Could you give again exactly, and only, the lines from the one holding "(39.89 s to 40.19 s)" through the end of the data, both ends included, with pictures left out?

***** Records to use *****

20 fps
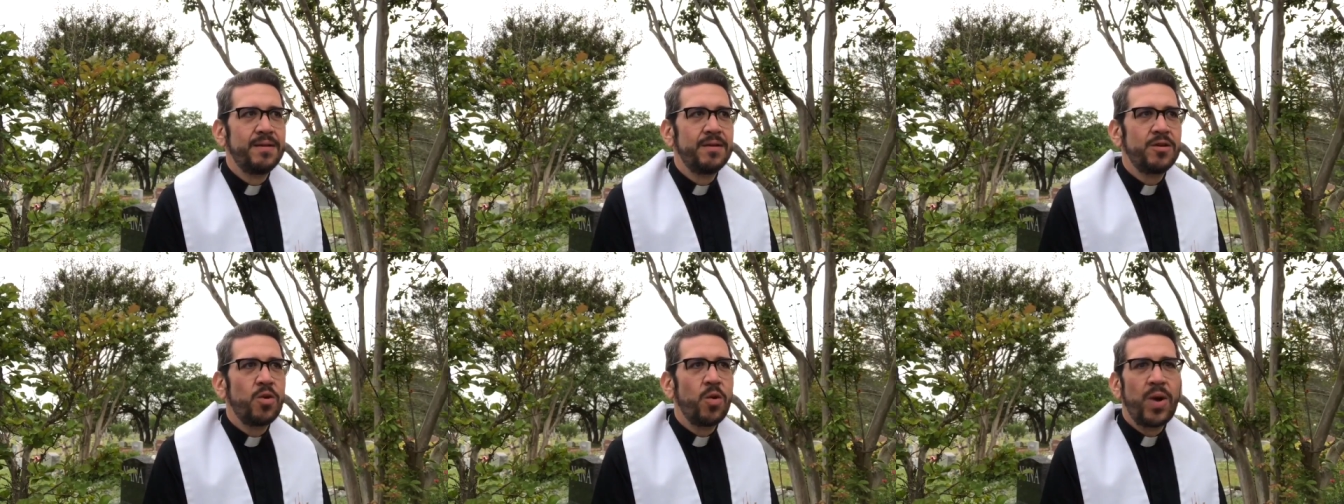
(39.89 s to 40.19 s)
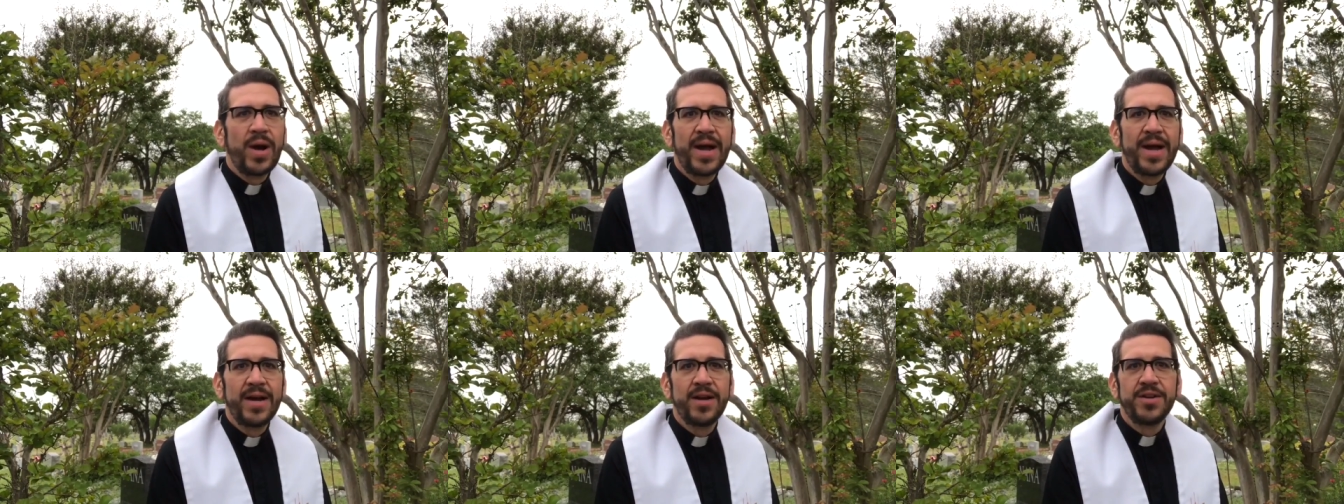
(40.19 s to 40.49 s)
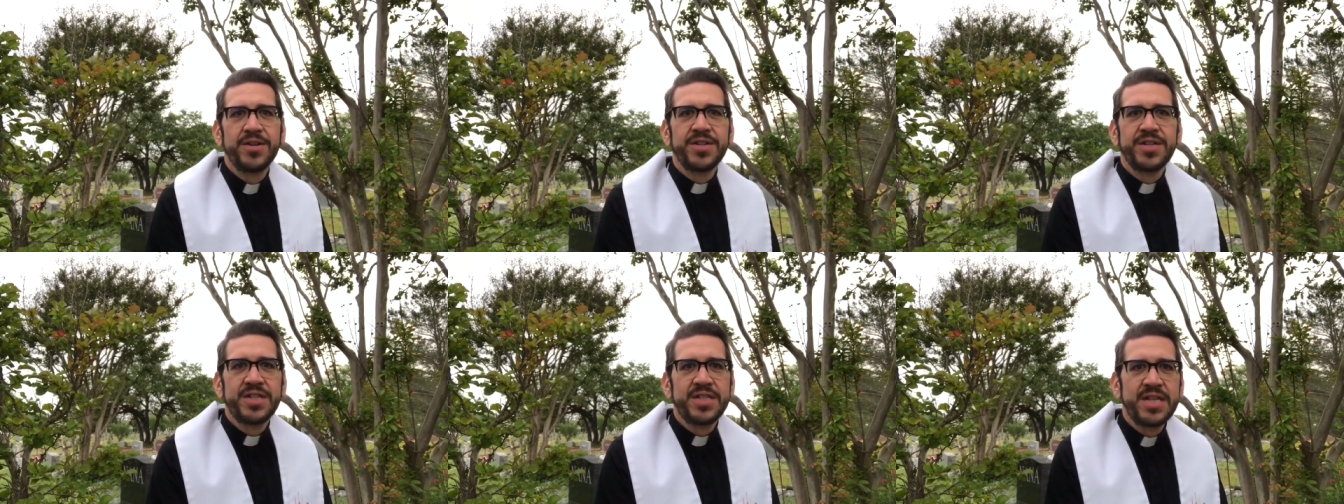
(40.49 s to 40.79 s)

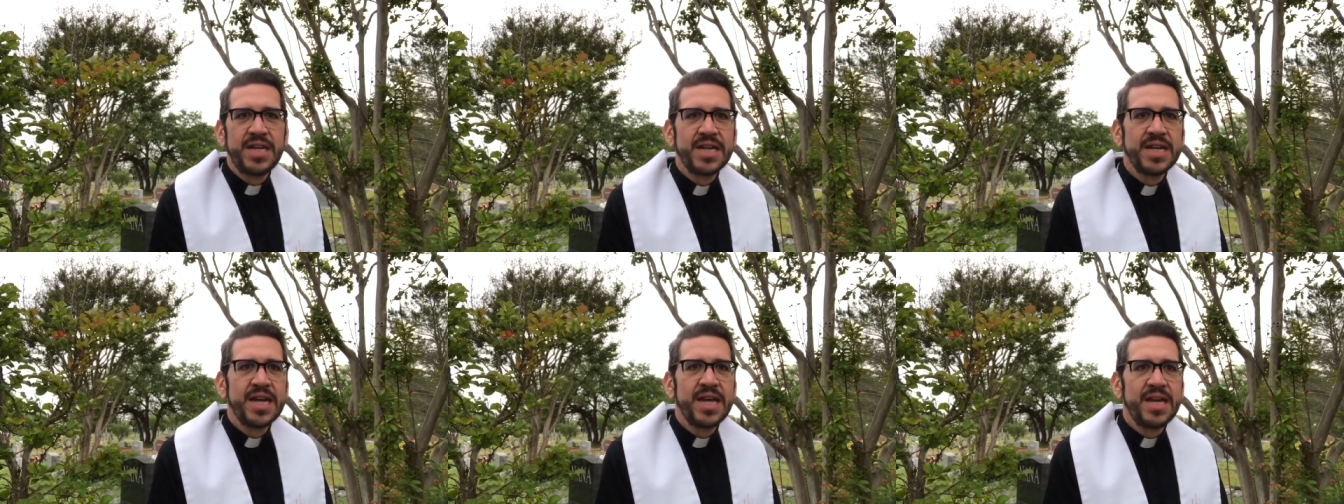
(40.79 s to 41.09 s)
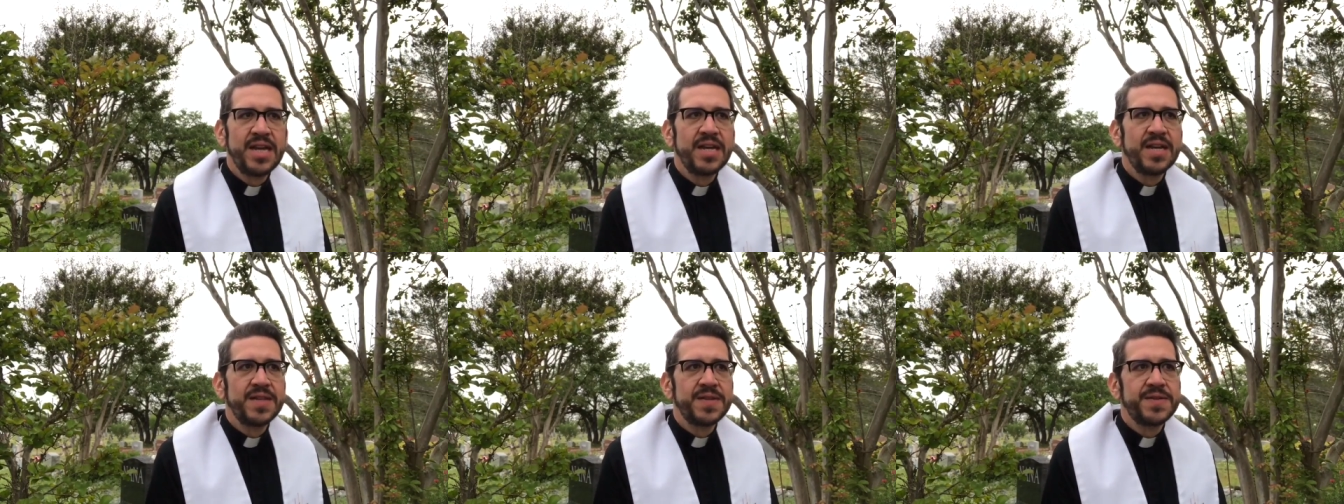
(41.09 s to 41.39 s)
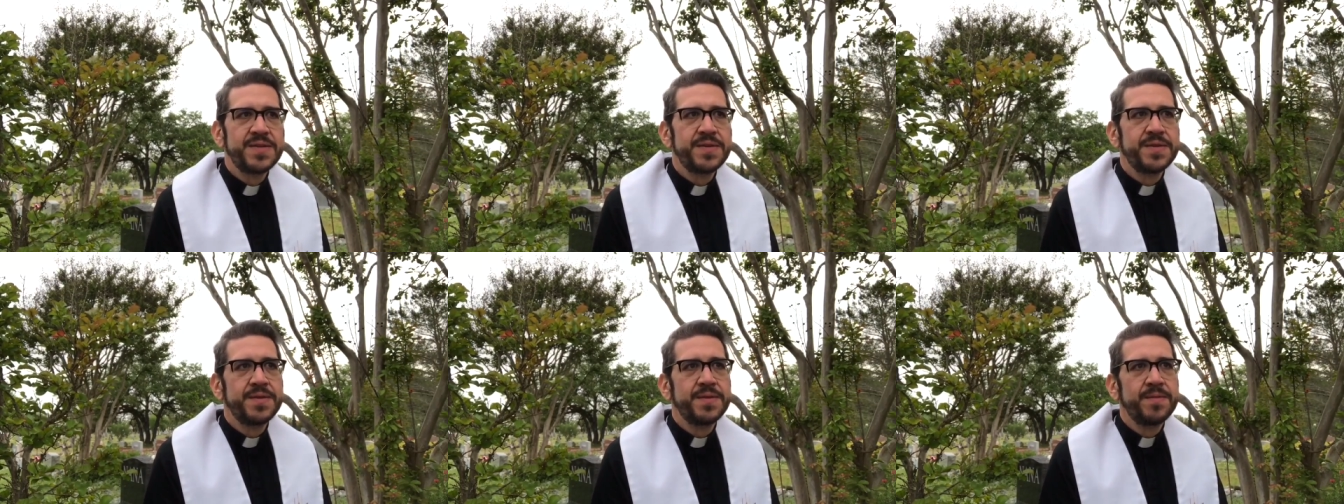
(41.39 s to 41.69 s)
choirs singing.
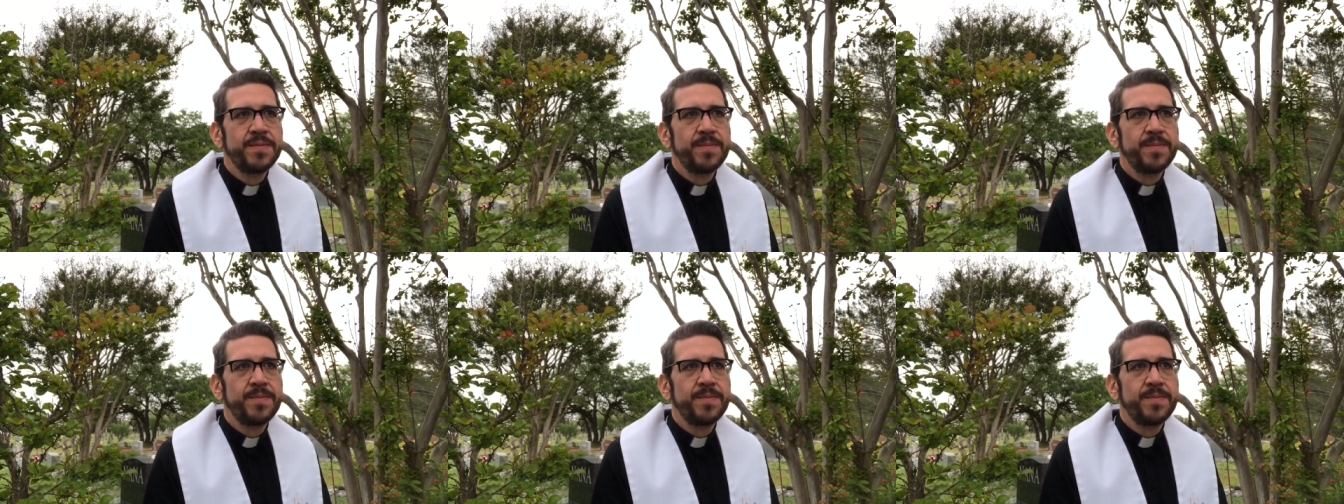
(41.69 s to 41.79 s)
It's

*****

> The answer
(39.89 s to 40.19 s)
(40.19 s to 40.49 s)
(40.49 s to 40.79 s)

(40.79 s to 41.09 s)
(41.09 s to 41.39 s)
(41.39 s to 41.69 s)
choirs singing.
(41.69 s to 41.79 s)
It's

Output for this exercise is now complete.